Repeat the following entries exactly, excluding pictures.

#### [Extracted material]
┄┄┄┄┄┄┄┄┄┄
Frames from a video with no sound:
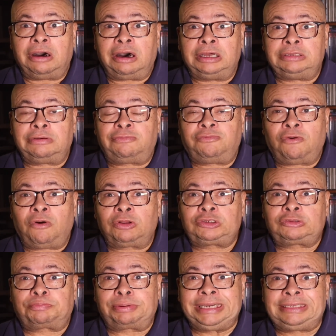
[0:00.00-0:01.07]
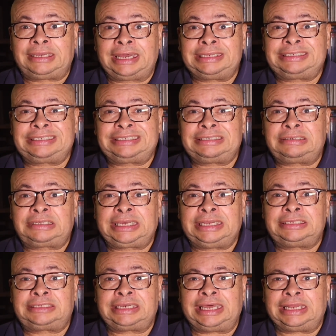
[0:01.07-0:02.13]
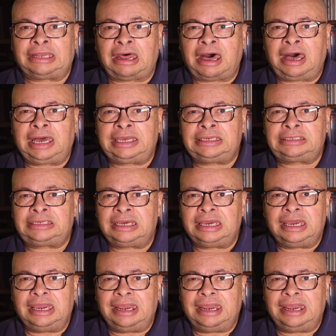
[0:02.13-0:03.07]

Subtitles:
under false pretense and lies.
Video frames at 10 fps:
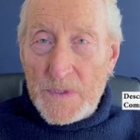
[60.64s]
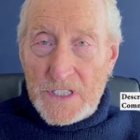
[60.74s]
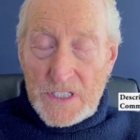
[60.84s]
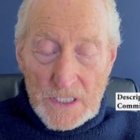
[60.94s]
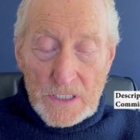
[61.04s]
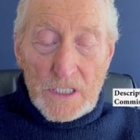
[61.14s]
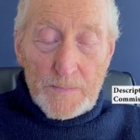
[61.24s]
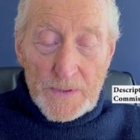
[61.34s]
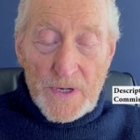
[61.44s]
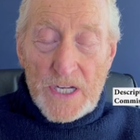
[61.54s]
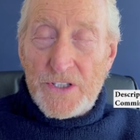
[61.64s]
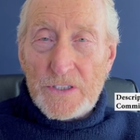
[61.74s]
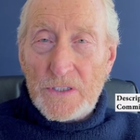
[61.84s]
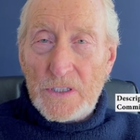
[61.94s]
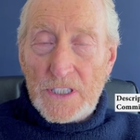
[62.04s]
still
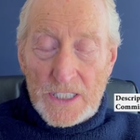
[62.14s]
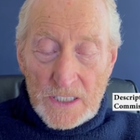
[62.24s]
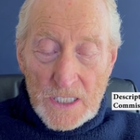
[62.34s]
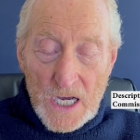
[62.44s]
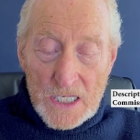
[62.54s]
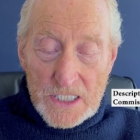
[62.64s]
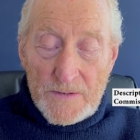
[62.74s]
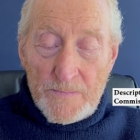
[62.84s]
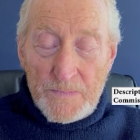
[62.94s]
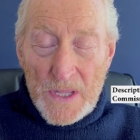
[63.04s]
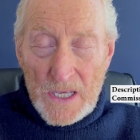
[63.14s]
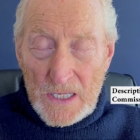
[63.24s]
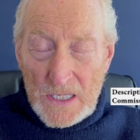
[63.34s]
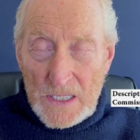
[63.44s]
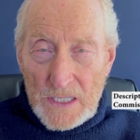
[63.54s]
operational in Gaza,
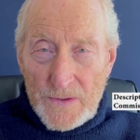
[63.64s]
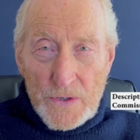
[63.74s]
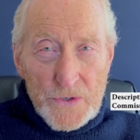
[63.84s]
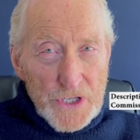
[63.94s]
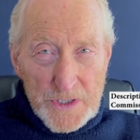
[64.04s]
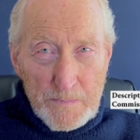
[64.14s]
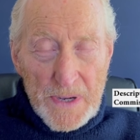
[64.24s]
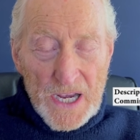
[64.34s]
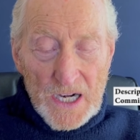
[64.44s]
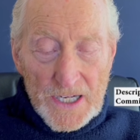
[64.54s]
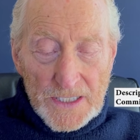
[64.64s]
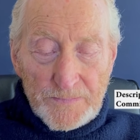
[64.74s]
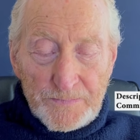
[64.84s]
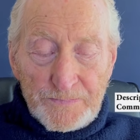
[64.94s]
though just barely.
┄┄┄┄┄┄┄┄┄┄
#### [Exercise output]
Frames from a video with no sound:
[0:00.00-0:01.07]
[0:01.07-0:02.13]
[0:02.13-0:03.07]

Subtitles:
under false pretense and lies.
Video frames at 10 fps:
[60.64s]
[60.74s]
[60.84s]
[60.94s]
[61.04s]
[61.14s]
[61.24s]
[61.34s]
[61.44s]
[61.54s]
[61.64s]
[61.74s]
[61.84s]
[61.94s]
[62.04s]
still
[62.14s]
[62.24s]
[62.34s]
[62.44s]
[62.54s]
[62.64s]
[62.74s]
[62.84s]
[62.94s]
[63.04s]
[63.14s]
[63.24s]
[63.34s]
[63.44s]
[63.54s]
operational in Gaza,
[63.64s]
[63.74s]
[63.84s]
[63.94s]
[64.04s]
[64.14s]
[64.24s]
[64.34s]
[64.44s]
[64.54s]
[64.64s]
[64.74s]
[64.84s]
[64.94s]
though just barely.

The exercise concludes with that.